### What this task involves
Without including the pictures, copy each line below exactly as it reads.

### Supplied entries
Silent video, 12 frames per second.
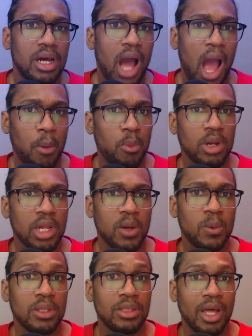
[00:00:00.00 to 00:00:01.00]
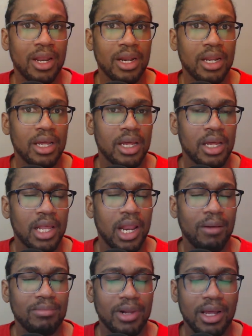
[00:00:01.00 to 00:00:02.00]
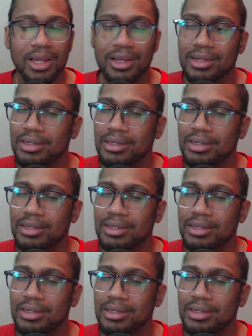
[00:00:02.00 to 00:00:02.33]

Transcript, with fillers: I'm okay with that. I'm like,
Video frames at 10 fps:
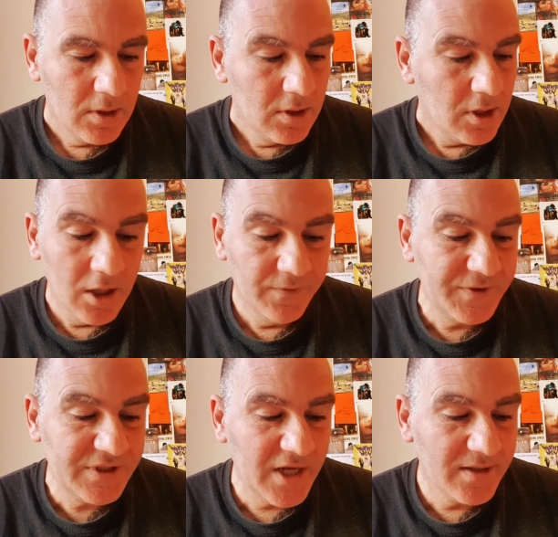All of a
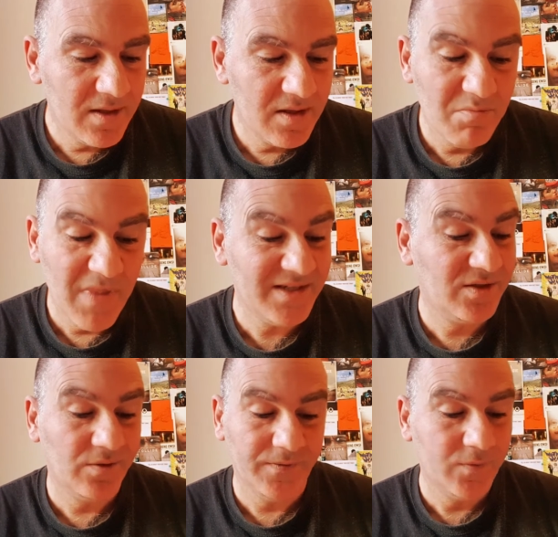sudden, the master
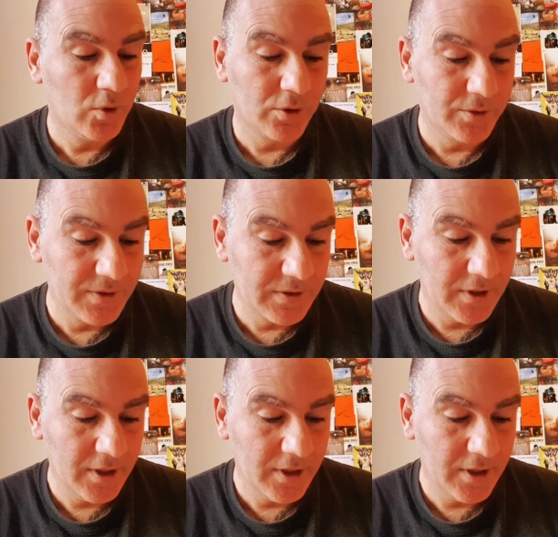of words,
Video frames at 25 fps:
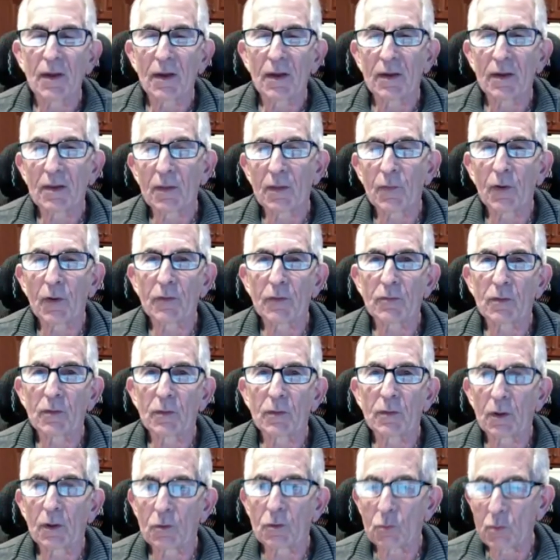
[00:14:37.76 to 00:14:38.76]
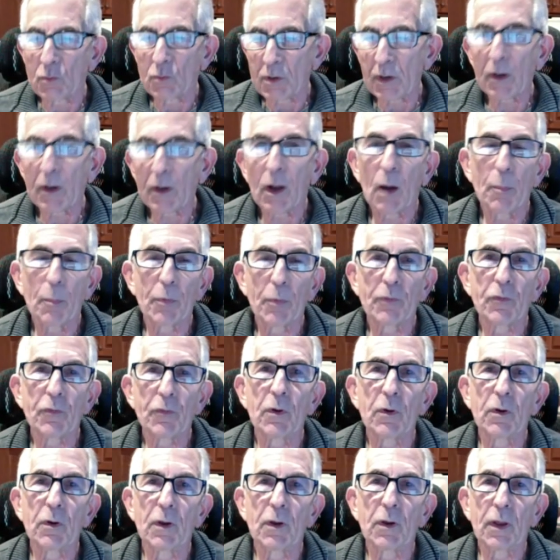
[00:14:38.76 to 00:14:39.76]
give us a unique
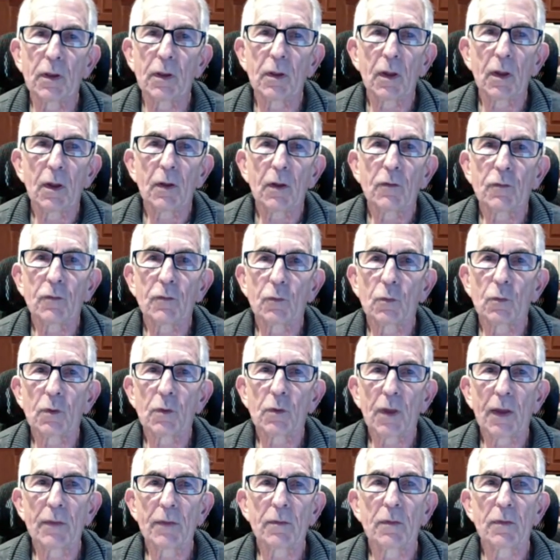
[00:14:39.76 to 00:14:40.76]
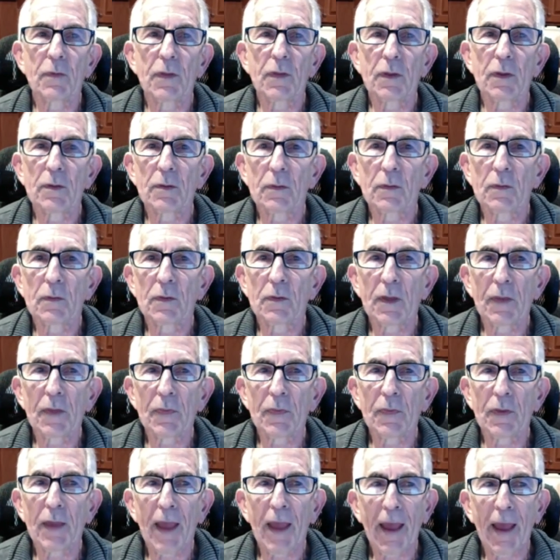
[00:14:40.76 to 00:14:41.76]
opportunity to get
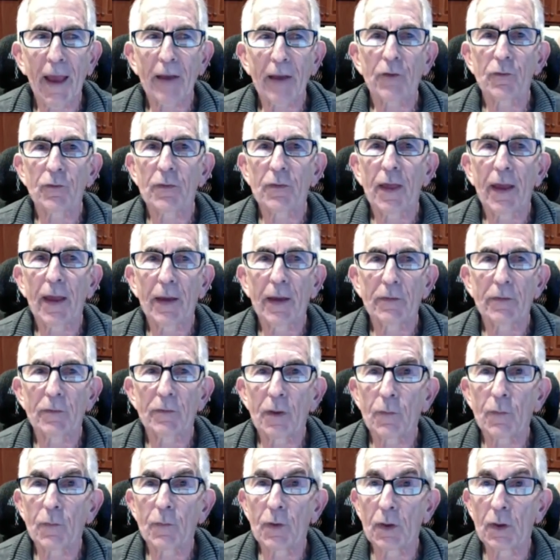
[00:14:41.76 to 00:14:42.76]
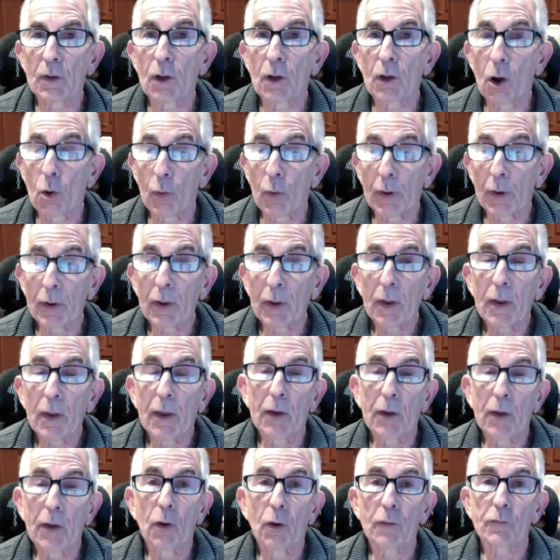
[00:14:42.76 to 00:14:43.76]
the activity going
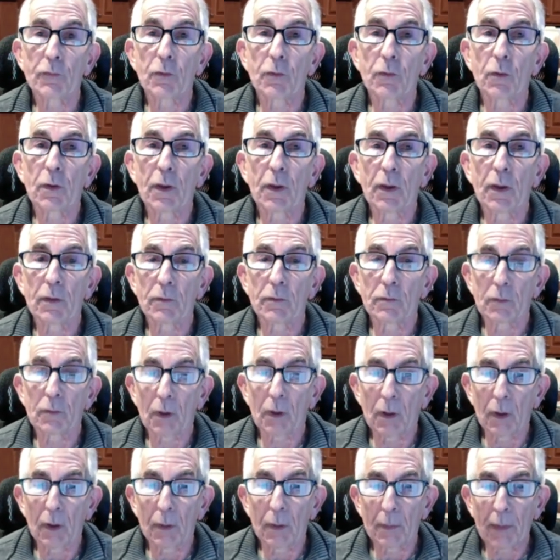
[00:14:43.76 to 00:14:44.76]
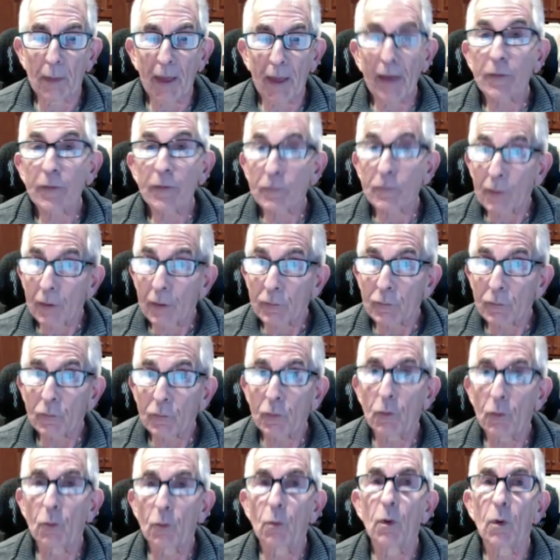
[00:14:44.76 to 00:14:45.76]
and also get access
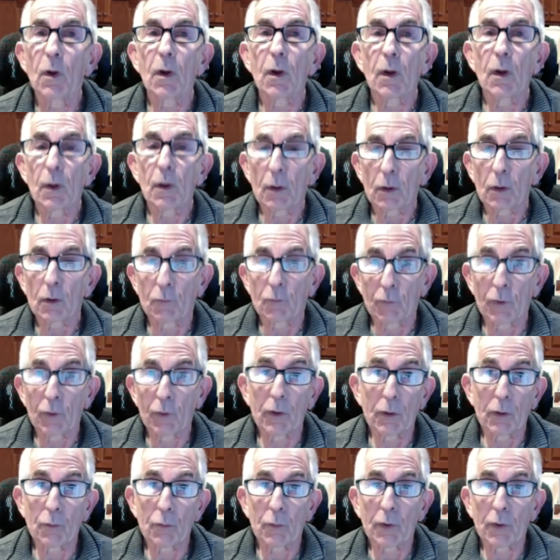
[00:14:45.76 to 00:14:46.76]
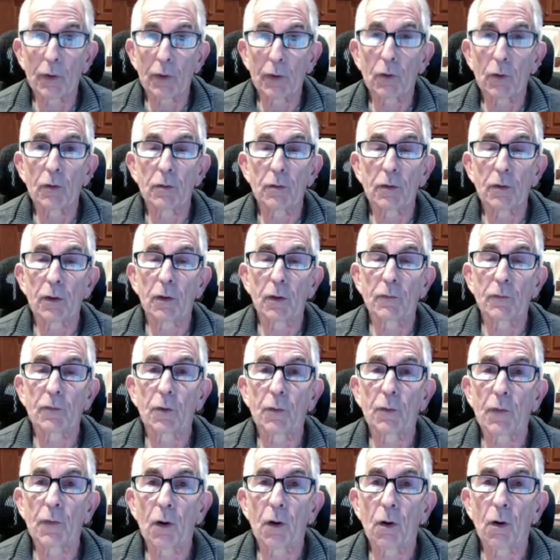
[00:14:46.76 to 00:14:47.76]
to really, really good deals
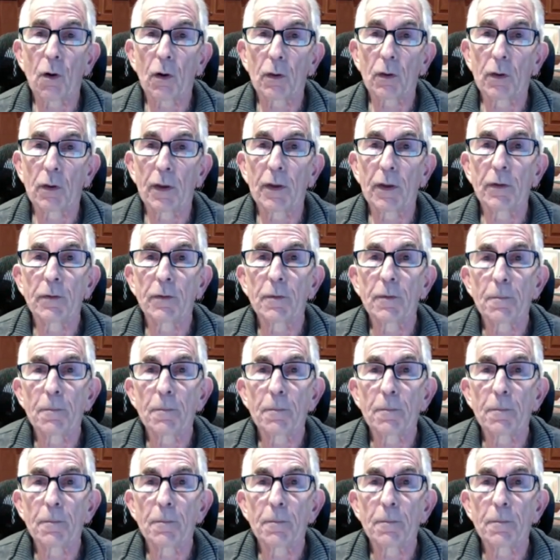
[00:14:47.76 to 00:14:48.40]
here in the Heartland.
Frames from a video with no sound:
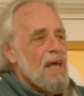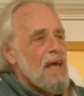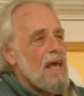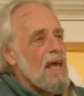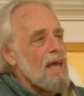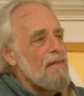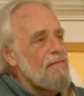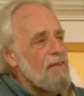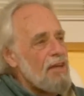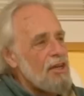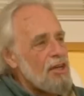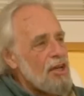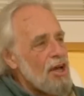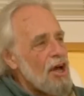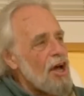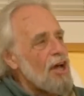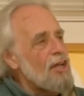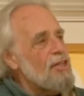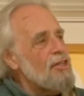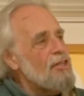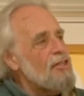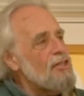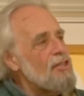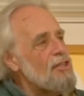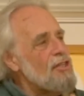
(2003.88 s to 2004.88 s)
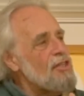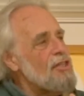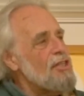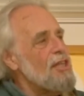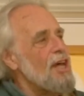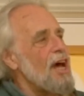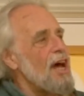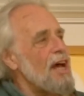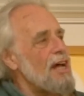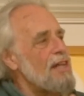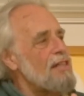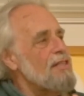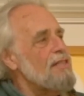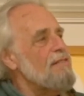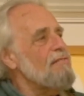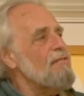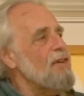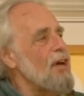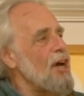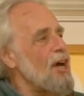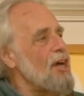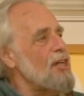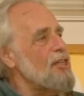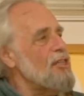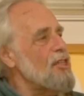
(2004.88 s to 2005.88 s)
And Vedanta is the science of
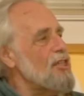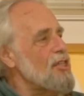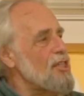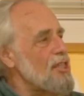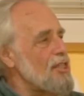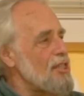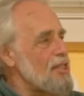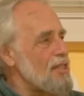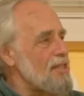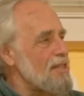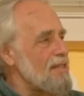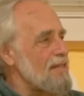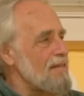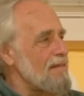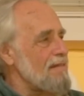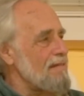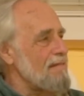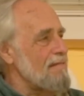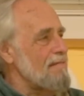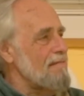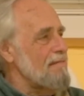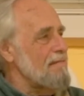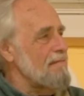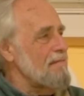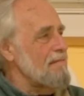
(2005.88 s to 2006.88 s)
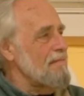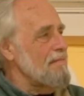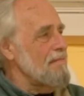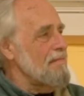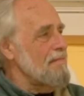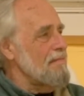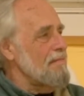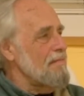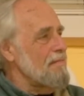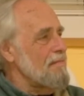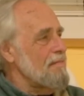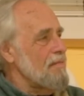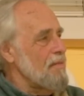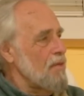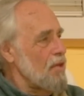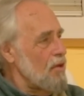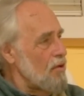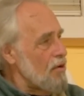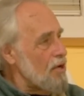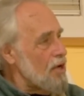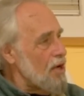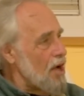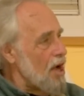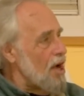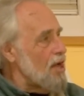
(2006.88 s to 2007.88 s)
consciousness.
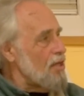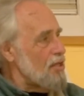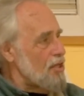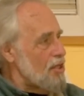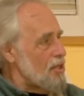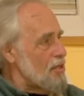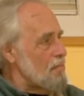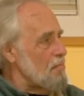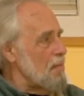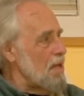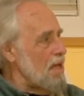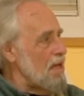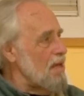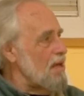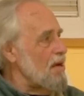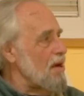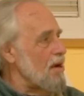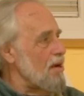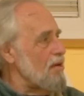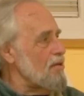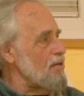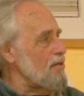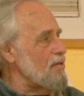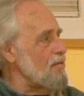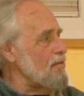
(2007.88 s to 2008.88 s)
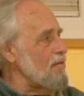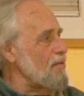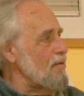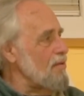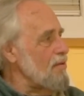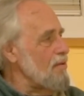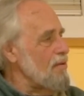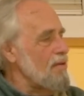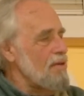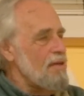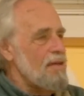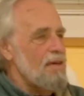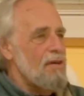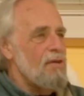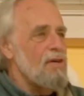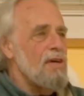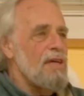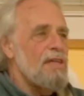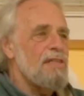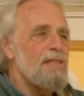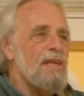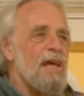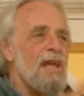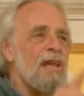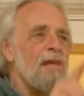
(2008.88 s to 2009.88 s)
You're a conscious being, aren't you?
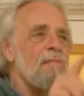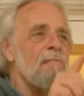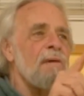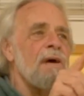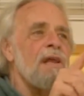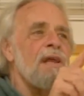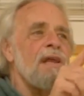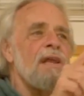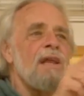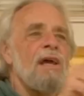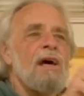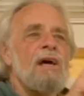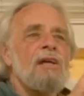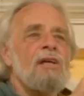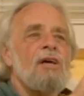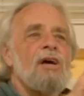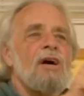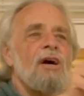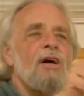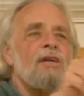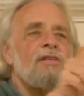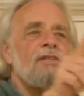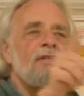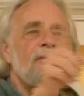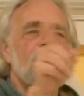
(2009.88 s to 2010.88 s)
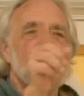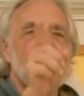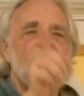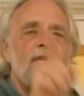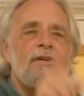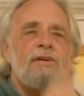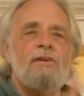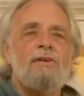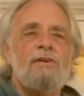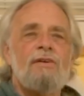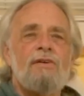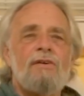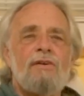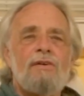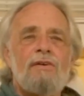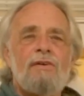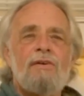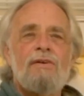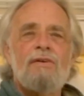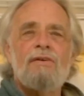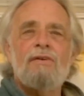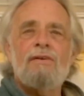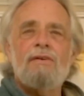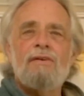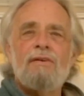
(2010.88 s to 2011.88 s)
Is anybody not conscious here?
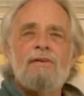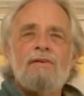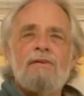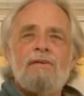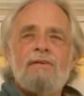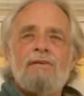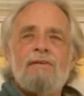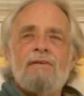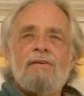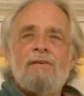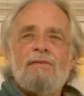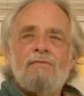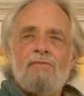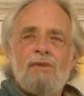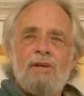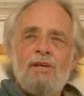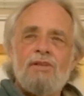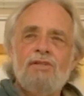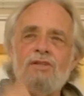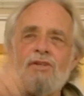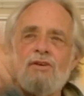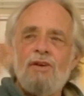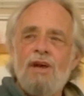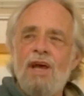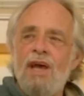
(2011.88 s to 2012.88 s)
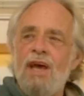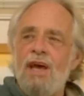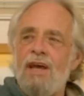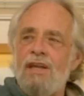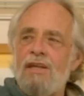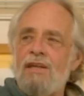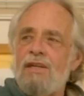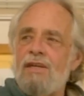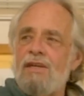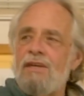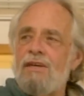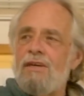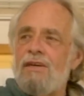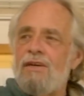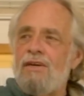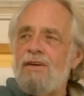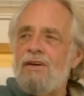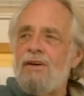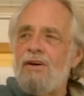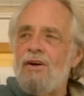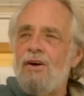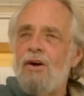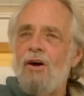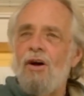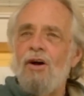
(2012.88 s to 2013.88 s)
Raise your hand.
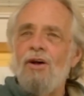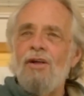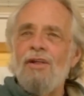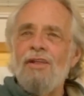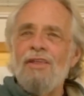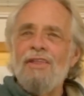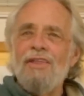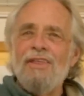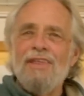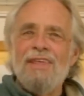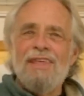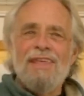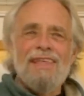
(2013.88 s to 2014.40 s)
All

### Solution for this exercise
Silent video, 12 frames per second.
[00:00:00.00 to 00:00:01.00]
[00:00:01.00 to 00:00:02.00]
[00:00:02.00 to 00:00:02.33]

Transcript, with fillers: I'm okay with that. I'm like,
Video frames at 10 fps:
All of a
sudden, the master
of words,
Video frames at 25 fps:
[00:14:37.76 to 00:14:38.76]
[00:14:38.76 to 00:14:39.76]
give us a unique
[00:14:39.76 to 00:14:40.76]
[00:14:40.76 to 00:14:41.76]
opportunity to get
[00:14:41.76 to 00:14:42.76]
[00:14:42.76 to 00:14:43.76]
the activity going
[00:14:43.76 to 00:14:44.76]
[00:14:44.76 to 00:14:45.76]
and also get access
[00:14:45.76 to 00:14:46.76]
[00:14:46.76 to 00:14:47.76]
to really, really good deals
[00:14:47.76 to 00:14:48.40]
here in the Heartland.
Frames from a video with no sound:
(2003.88 s to 2004.88 s)
(2004.88 s to 2005.88 s)
And Vedanta is the science of
(2005.88 s to 2006.88 s)
(2006.88 s to 2007.88 s)
consciousness.
(2007.88 s to 2008.88 s)
(2008.88 s to 2009.88 s)
You're a conscious being, aren't you?
(2009.88 s to 2010.88 s)
(2010.88 s to 2011.88 s)
Is anybody not conscious here?
(2011.88 s to 2012.88 s)
(2012.88 s to 2013.88 s)
Raise your hand.
(2013.88 s to 2014.40 s)
All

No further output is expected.